Health

Abortion rights supporters are renewing an effort to get a safety zone — keeping the entrance clear of protesters — in front of Kentucky’s lone abortion clinic. But this time, they’re pushing Louisville’s Metro Council to expand the proposed ordinance to include all health facilities, hoping the change makes the measure more palatable for some lawmakers.

The Kentucky Health Justice Network, through the campaign Louisville Safety Zone, has worked since 2016 to get a similar city law passed. The proposal could make it easier for people getting abortions to enter and exit the EMW Women’s Surgical Center in downtown Louisville.

The space was previously called a buffer zone, but organizers are now calling it a safety zone. It would include a 10-foot-wide space in front of health centers going from the sidewalk to the property line. And this time around, the zone wouldn’t just include abortion clinics in Louisville; it would include all health care facilities. 

Meg Sasse Stern, the support fund director at the Kentucky Health Justice Network, said the group is expanding the ordinance because of suggestions from council members.

“This is a common sense practice step towards public safety that local Metro council [members] can easily take without necessarily supporting abortion,” she said. “This is about public safety and about accessing care regardless of what kind of care someone needs to access.”

But some anti-abortion activists aren’t swayed. That includes Joseph Spurgeon, the pastor at Sovereign King Church in Memphis, Indiana. Sovereign King members routinely gather outside the EMW Center on Saturday mornings, giving incoming patients pamphlets on alternative options like adoption and verbally trying to stop patients from entering.
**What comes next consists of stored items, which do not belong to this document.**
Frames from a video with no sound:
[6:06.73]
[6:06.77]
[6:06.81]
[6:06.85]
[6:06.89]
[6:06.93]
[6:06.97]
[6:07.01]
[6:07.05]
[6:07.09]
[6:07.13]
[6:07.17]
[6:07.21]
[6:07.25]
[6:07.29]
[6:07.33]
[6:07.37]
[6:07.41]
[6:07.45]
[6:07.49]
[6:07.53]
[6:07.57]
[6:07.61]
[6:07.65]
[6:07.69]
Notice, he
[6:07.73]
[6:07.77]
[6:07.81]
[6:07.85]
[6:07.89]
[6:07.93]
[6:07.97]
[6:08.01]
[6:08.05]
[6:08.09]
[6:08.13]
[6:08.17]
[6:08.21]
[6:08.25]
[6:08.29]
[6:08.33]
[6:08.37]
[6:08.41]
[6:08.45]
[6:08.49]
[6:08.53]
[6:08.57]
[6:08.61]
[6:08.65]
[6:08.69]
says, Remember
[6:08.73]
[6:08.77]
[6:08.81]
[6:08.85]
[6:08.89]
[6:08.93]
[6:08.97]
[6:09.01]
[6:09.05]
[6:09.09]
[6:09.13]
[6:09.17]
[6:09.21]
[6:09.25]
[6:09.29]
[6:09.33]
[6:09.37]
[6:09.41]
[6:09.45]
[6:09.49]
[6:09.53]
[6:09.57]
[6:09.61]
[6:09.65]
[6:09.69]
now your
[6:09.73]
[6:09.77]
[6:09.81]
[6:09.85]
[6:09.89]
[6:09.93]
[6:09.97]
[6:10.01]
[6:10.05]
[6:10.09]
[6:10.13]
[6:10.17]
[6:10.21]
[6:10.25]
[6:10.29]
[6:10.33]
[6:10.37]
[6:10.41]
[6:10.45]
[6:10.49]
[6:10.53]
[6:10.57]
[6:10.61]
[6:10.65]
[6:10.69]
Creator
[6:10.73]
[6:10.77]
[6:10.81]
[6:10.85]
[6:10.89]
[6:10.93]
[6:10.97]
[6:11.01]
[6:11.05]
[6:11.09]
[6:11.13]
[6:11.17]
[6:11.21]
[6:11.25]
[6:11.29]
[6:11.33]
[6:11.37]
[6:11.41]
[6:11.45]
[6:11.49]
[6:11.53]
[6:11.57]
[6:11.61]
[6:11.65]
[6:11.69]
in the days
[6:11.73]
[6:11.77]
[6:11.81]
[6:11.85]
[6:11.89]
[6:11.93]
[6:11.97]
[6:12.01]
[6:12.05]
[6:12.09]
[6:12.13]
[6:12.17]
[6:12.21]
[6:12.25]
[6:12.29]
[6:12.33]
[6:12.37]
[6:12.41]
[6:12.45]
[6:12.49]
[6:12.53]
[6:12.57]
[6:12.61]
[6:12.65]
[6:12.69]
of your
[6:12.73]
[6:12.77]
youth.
“So what they’re trying to make it seem as if it’s more than just to deal with the abortion clinic — ‘we’re trying to protect all medical facilities’ — but really it’s about protecting the murdered children,” Spurgeon said.
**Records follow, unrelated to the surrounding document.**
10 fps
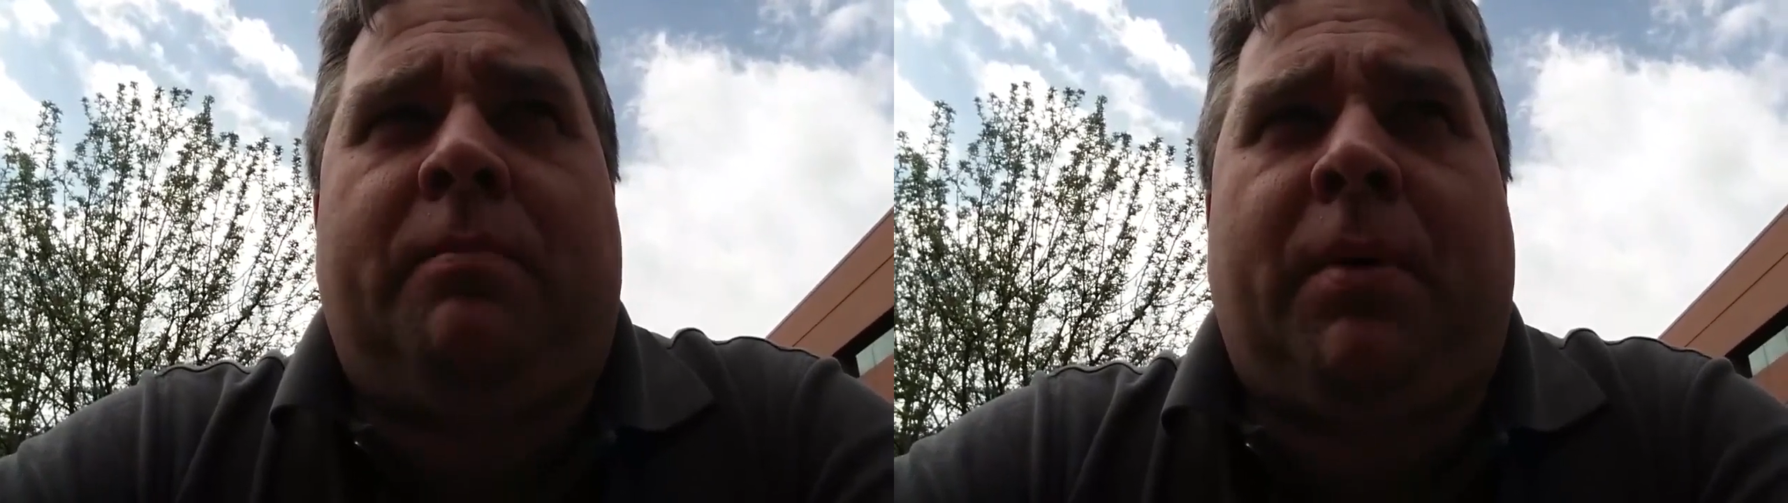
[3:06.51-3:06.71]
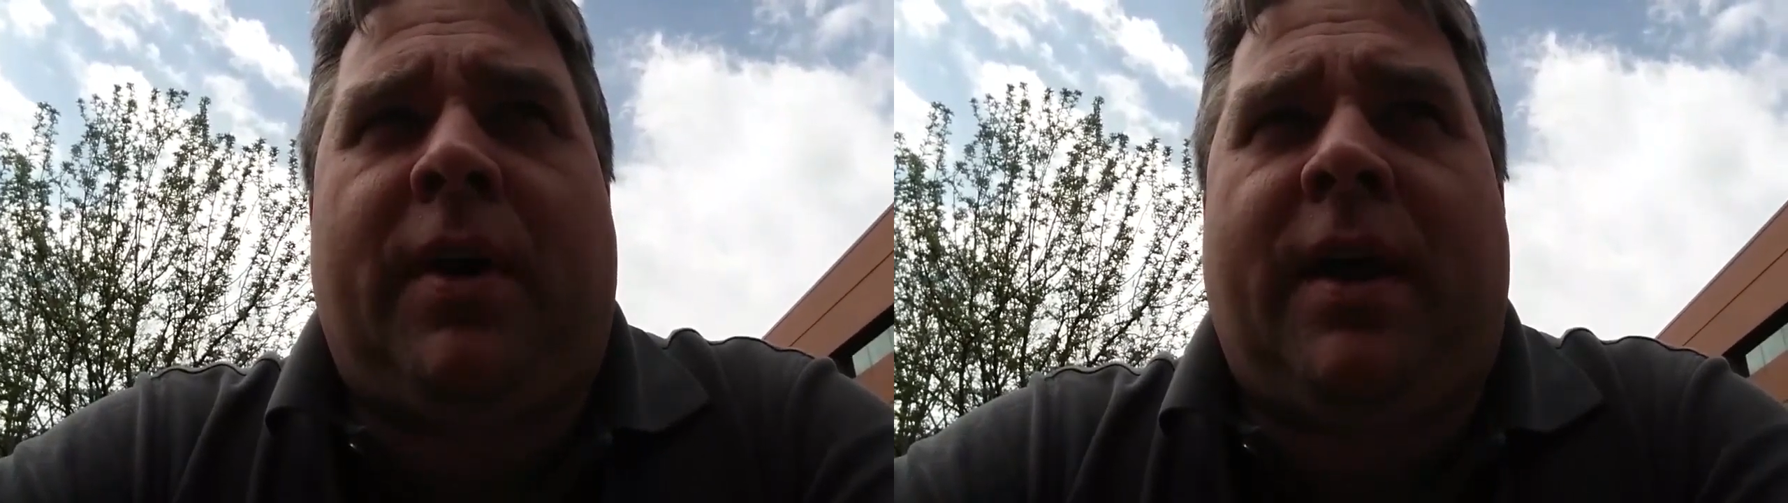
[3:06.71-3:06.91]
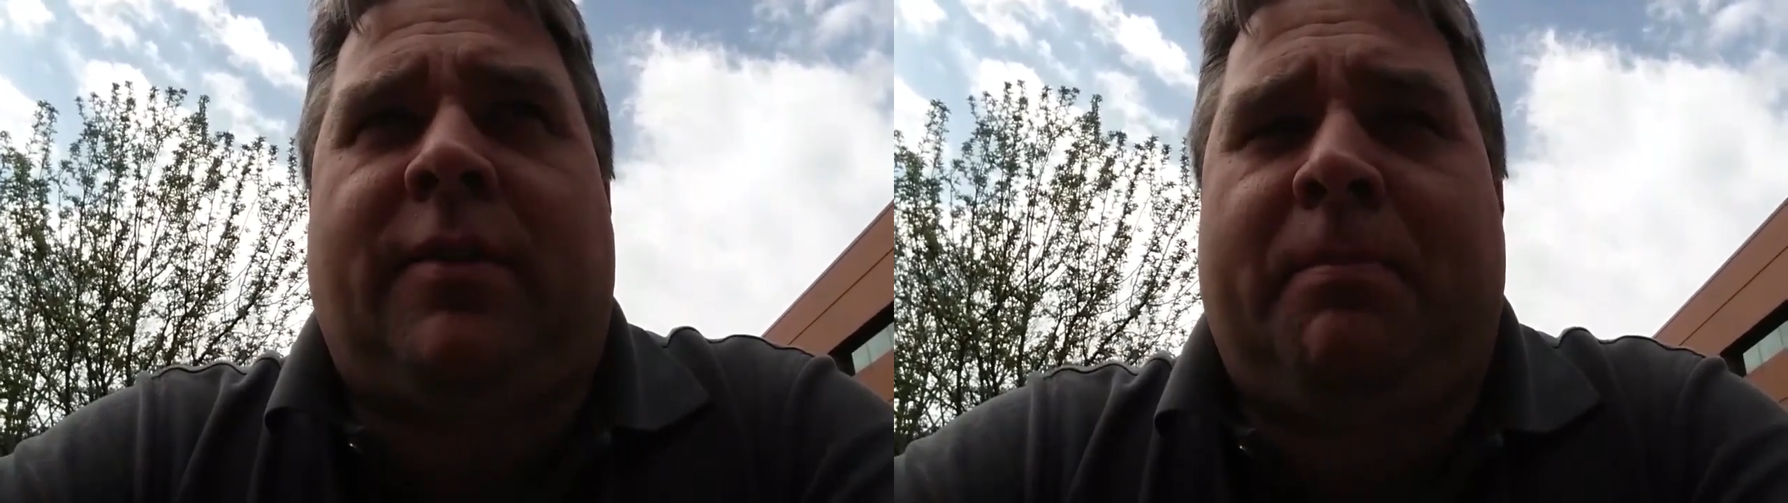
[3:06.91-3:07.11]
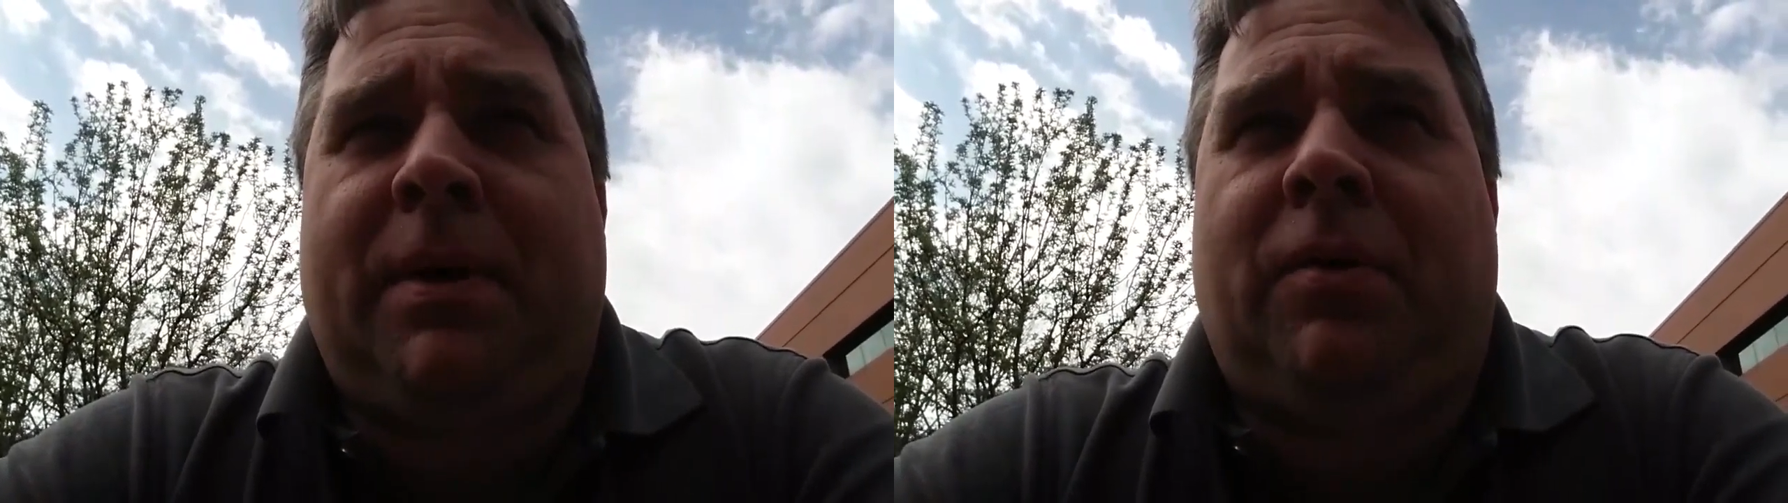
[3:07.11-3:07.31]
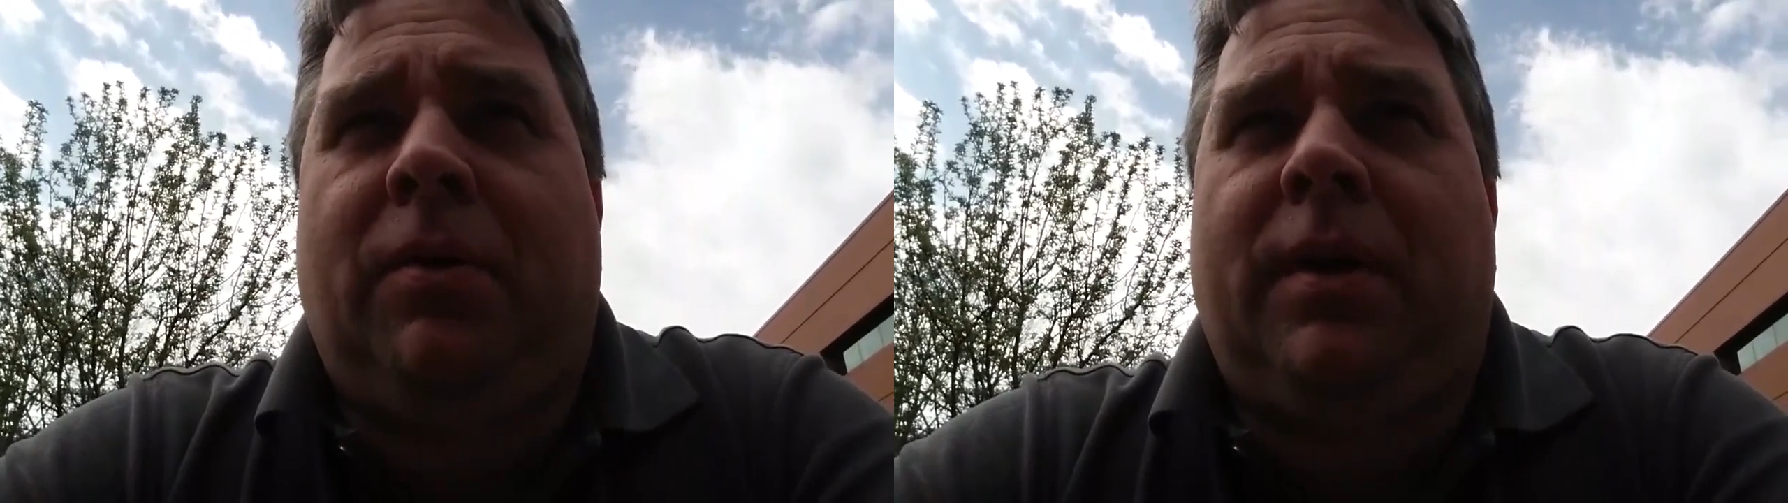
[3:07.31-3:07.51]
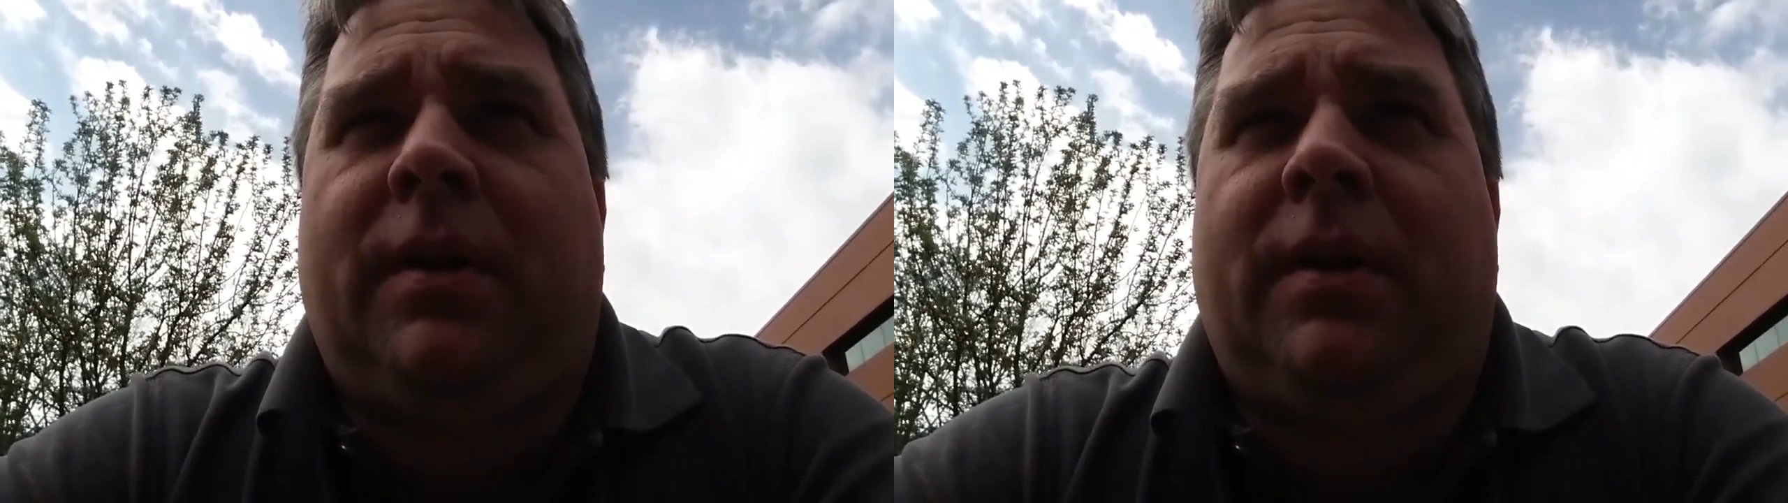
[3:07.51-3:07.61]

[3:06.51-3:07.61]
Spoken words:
bird has a bill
Kentucky Health Justice Network

The proposed safety zone shown in orange and white. The Kentucky Health Justice Network says a safety zone would clear the area from the entryway to the street, reducing tensions and increasing safety at the entrance.
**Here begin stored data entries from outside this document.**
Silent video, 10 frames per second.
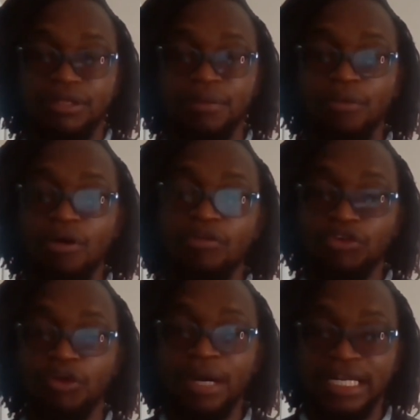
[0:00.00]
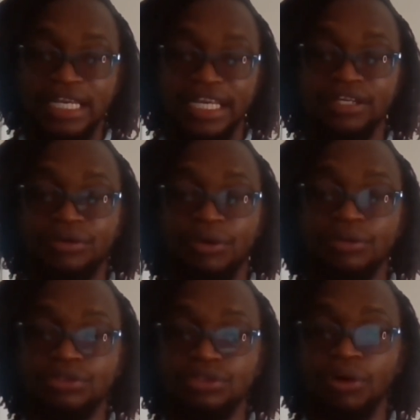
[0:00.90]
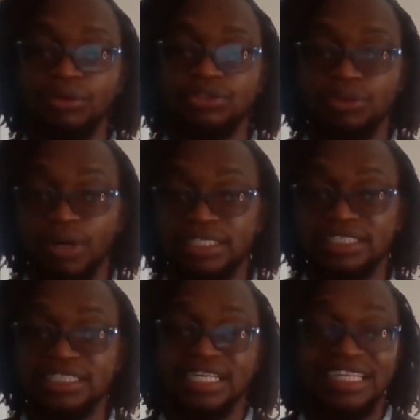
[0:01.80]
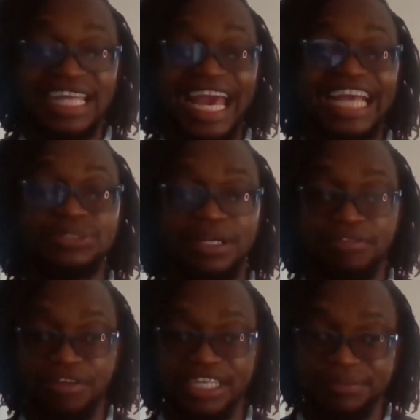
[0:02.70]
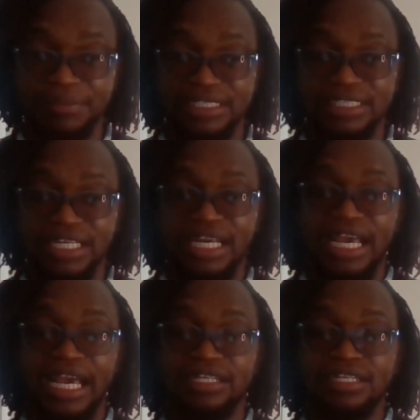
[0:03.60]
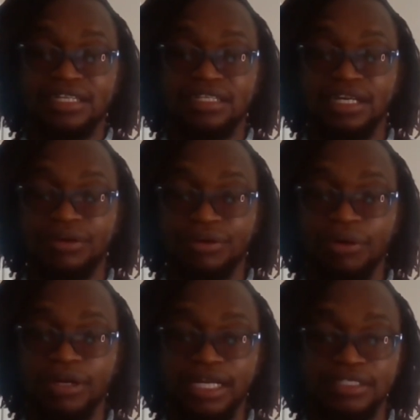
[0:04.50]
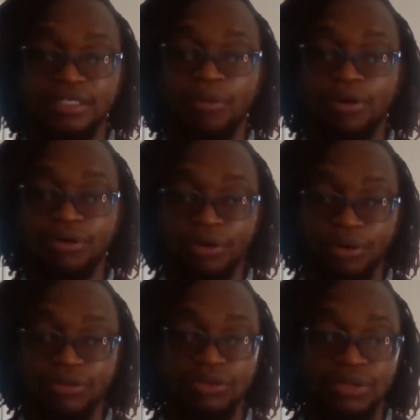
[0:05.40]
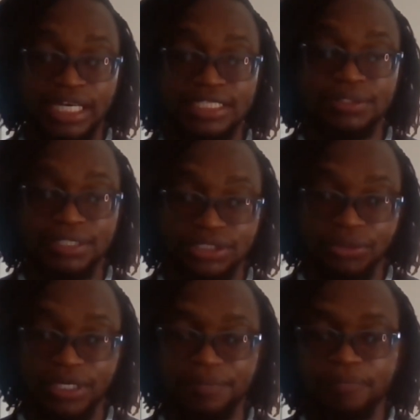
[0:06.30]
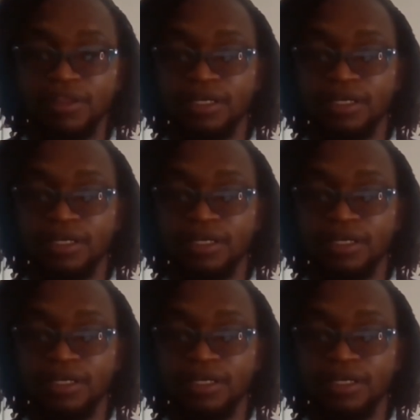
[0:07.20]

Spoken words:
the more of your money can go towards the actual investment and the growth and the more growth you get to enjoy.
Other protesters against abortion display large images of what are allegedly aborted fetuses; some recite Bible scripture; others tell incoming patients that they’re murdering babies.

Spurgeon said that even if Metro Council passes a safety zone ordinance, his church members won’t obey it.

“We’re not going to concede any part of the public sidewalk as being off from free speech,” Spurgeon said. “We have people that already were willing to be arrested for sitting down in front of the place.”

In front of a crowd of about 30 reproductive rights activists on Thursday night, Stern said the safety zone won’t impede the free speech rights of protesters. The safety zone is very similar to a buffer zone ordered temporarily by U.S. District Judge David Hale ahead of a anti-abortion group’s annual conference in Louisville in 2017.

Kentucky Equal Justice Network

Proposed safety zone shown in orange and white.

“The most common argument we hear is the protesters have a right to protest or to counsel, and our response is, yes they do. And they have the entire rest of the sidewalk to do that on,” Stern said.

One woman, who identified herself as an EMW clinic escort who walks with patients to the clinic’s front door, asked if a safety zone would change the way patients enter and exit the clinic.

“They probably will be told, you can be dropped off at the door. So yea, it’s kind of part of the long-game strategy,” Stern said, adding that the ACLU of Kentucky supports the group’s 10-foot safety zone.

Spurgeon, however, said the strategy will only block protesters out.

“We know exactly what they will do — they will line up on both sides to try to block us out,” Spurgeon said.

At the meeting Thursday Stern asked community members to reach out to their council member in support of the safety zone, and to talk to others about the zone.

Stern said the group is still working to secure a sponsor for the ordinance. She’s hoping it will be introduced soon in the Public Safety Committee. 

Calls and emails to multiple council members were not immediately returned.

 

Lisa Gillespie is WFPL's Health and Innovation Reporter.